§ WHAT IS BEING ASKED: If a record holds a picture, skip the picture but print everything else exactly.

§ PROVIDED INFORMATION:

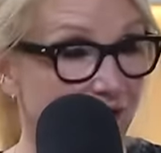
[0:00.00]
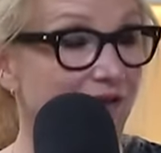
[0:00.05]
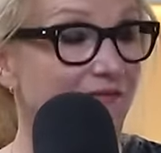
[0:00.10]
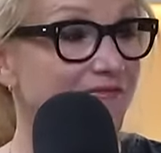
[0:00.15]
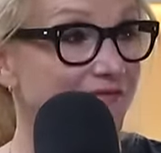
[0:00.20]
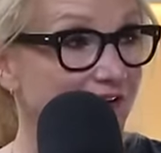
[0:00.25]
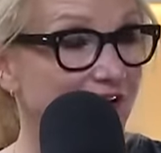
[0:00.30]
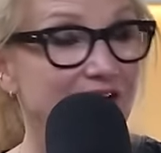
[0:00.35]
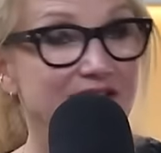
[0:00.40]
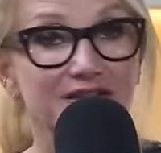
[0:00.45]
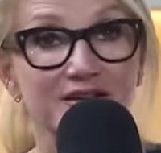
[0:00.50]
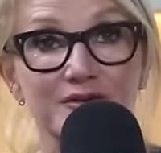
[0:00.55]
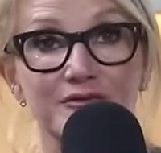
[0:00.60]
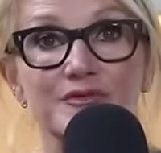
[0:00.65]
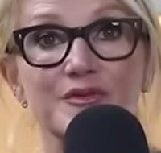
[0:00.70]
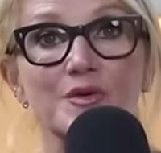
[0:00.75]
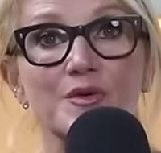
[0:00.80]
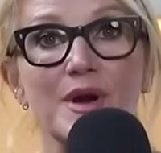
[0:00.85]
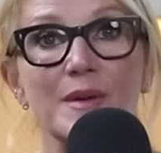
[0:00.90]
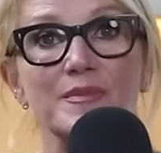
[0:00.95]
In fact, in
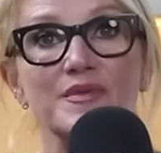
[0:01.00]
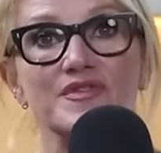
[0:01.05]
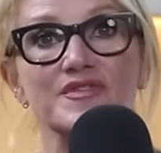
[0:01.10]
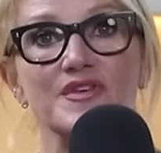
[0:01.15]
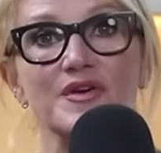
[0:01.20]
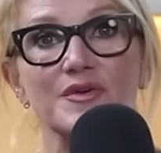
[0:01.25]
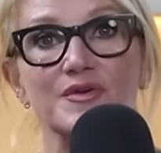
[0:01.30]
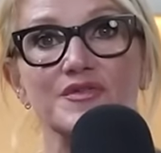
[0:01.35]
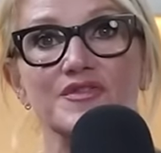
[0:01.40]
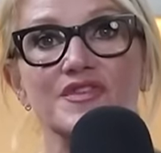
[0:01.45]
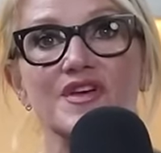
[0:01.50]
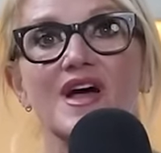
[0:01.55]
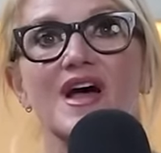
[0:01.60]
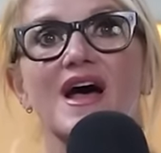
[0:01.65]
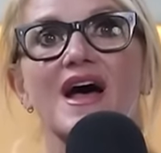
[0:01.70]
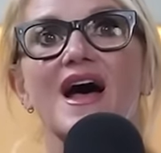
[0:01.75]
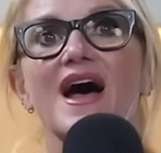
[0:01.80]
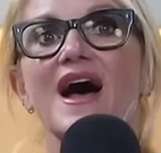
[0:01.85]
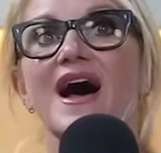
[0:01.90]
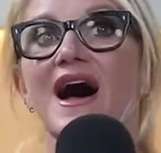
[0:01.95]
a few episodes,
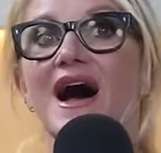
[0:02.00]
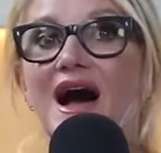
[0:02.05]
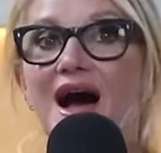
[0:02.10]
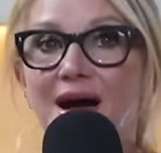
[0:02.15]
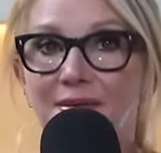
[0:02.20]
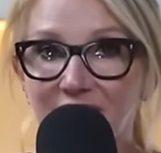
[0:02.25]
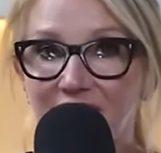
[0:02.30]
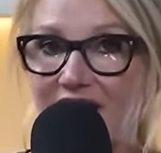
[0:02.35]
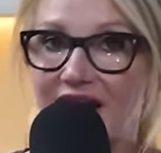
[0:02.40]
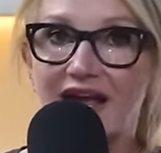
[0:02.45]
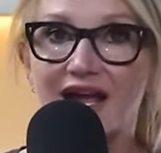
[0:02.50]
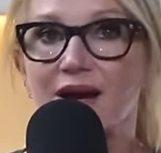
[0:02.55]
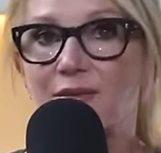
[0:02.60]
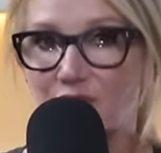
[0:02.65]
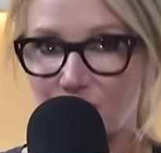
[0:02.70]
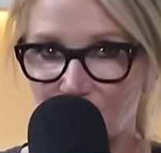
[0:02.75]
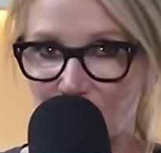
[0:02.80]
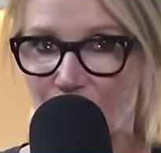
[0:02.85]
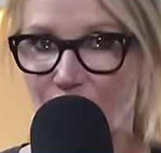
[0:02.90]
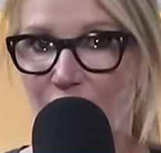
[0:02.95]
I'm going to
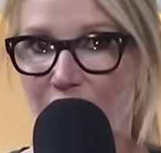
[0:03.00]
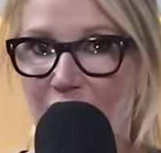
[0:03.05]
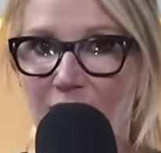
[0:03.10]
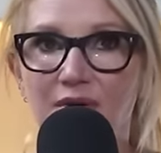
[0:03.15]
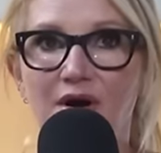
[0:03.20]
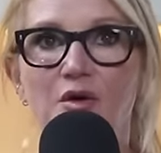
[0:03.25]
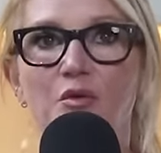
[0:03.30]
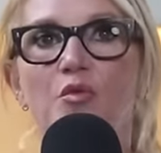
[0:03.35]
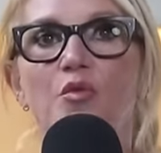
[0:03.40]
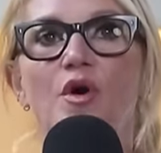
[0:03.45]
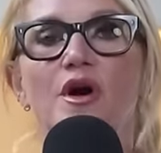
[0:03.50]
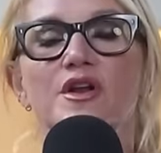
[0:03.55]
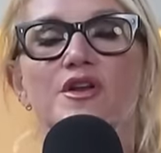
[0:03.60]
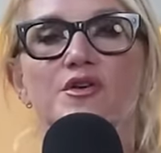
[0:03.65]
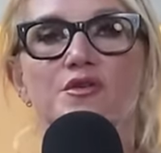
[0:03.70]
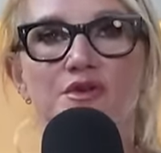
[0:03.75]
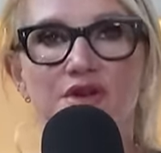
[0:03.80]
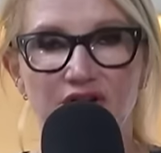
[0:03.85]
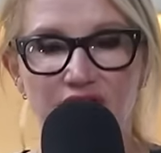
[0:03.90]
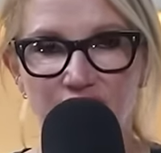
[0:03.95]
hammer you about
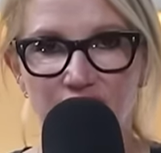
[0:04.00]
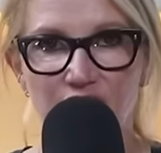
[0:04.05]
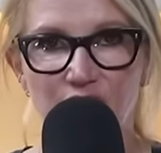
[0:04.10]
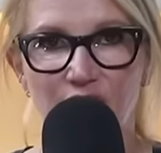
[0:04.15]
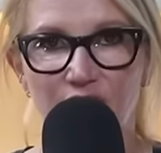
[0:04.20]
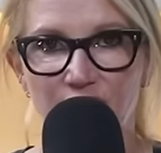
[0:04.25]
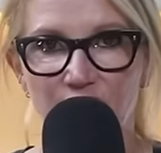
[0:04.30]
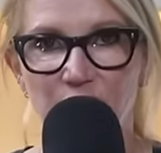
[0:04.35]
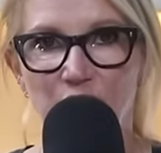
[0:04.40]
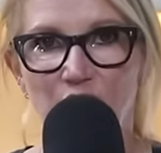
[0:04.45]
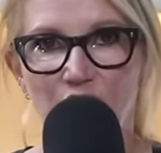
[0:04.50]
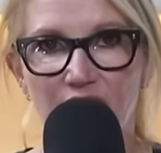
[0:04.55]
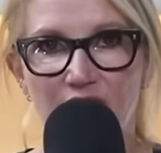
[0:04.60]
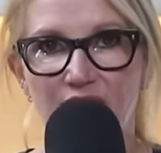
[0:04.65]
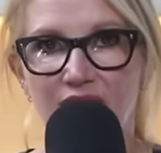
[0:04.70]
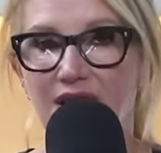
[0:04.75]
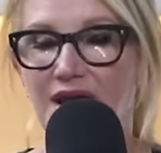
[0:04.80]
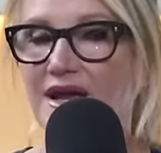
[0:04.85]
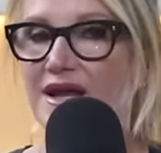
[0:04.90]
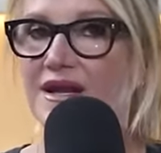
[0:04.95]
what you need to do every
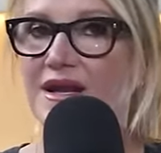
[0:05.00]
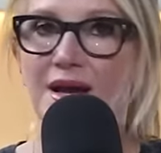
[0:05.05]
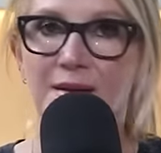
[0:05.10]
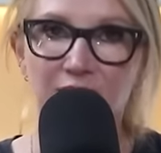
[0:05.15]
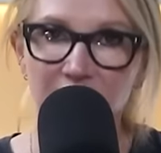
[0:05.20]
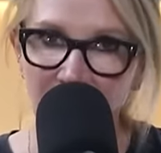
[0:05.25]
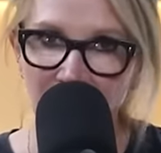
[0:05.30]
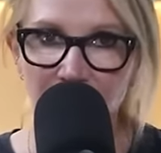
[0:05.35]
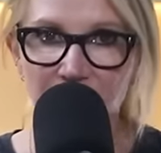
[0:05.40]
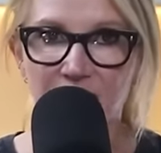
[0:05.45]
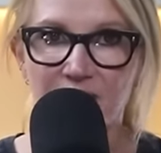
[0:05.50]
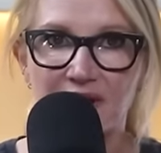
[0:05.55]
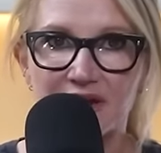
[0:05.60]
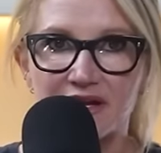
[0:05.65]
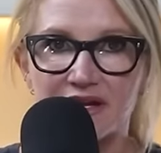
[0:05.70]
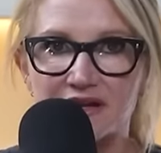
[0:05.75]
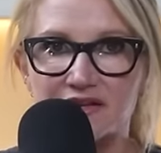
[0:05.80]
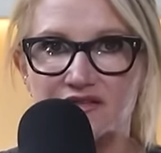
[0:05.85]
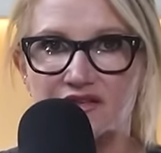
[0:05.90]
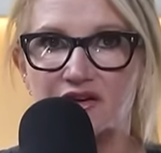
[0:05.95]
morning, and I'm going to help you
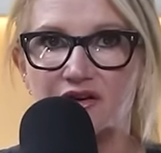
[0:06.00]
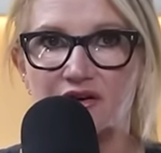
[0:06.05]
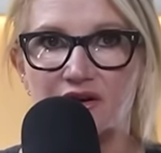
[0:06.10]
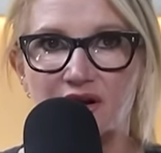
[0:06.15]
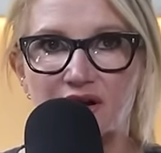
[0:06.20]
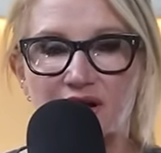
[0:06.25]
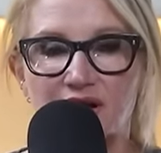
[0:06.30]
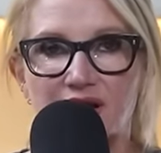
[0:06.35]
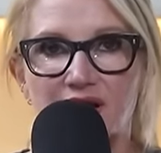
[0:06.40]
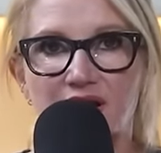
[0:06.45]
make it easier.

§ WRITTEN SOLUTION:
[0:00.00]
[0:00.05]
[0:00.10]
[0:00.15]
[0:00.20]
[0:00.25]
[0:00.30]
[0:00.35]
[0:00.40]
[0:00.45]
[0:00.50]
[0:00.55]
[0:00.60]
[0:00.65]
[0:00.70]
[0:00.75]
[0:00.80]
[0:00.85]
[0:00.90]
[0:00.95]
In fact, in
[0:01.00]
[0:01.05]
[0:01.10]
[0:01.15]
[0:01.20]
[0:01.25]
[0:01.30]
[0:01.35]
[0:01.40]
[0:01.45]
[0:01.50]
[0:01.55]
[0:01.60]
[0:01.65]
[0:01.70]
[0:01.75]
[0:01.80]
[0:01.85]
[0:01.90]
[0:01.95]
a few episodes,
[0:02.00]
[0:02.05]
[0:02.10]
[0:02.15]
[0:02.20]
[0:02.25]
[0:02.30]
[0:02.35]
[0:02.40]
[0:02.45]
[0:02.50]
[0:02.55]
[0:02.60]
[0:02.65]
[0:02.70]
[0:02.75]
[0:02.80]
[0:02.85]
[0:02.90]
[0:02.95]
I'm going to
[0:03.00]
[0:03.05]
[0:03.10]
[0:03.15]
[0:03.20]
[0:03.25]
[0:03.30]
[0:03.35]
[0:03.40]
[0:03.45]
[0:03.50]
[0:03.55]
[0:03.60]
[0:03.65]
[0:03.70]
[0:03.75]
[0:03.80]
[0:03.85]
[0:03.90]
[0:03.95]
hammer you about
[0:04.00]
[0:04.05]
[0:04.10]
[0:04.15]
[0:04.20]
[0:04.25]
[0:04.30]
[0:04.35]
[0:04.40]
[0:04.45]
[0:04.50]
[0:04.55]
[0:04.60]
[0:04.65]
[0:04.70]
[0:04.75]
[0:04.80]
[0:04.85]
[0:04.90]
[0:04.95]
what you need to do every
[0:05.00]
[0:05.05]
[0:05.10]
[0:05.15]
[0:05.20]
[0:05.25]
[0:05.30]
[0:05.35]
[0:05.40]
[0:05.45]
[0:05.50]
[0:05.55]
[0:05.60]
[0:05.65]
[0:05.70]
[0:05.75]
[0:05.80]
[0:05.85]
[0:05.90]
[0:05.95]
morning, and I'm going to help you
[0:06.00]
[0:06.05]
[0:06.10]
[0:06.15]
[0:06.20]
[0:06.25]
[0:06.30]
[0:06.35]
[0:06.40]
[0:06.45]
make it easier.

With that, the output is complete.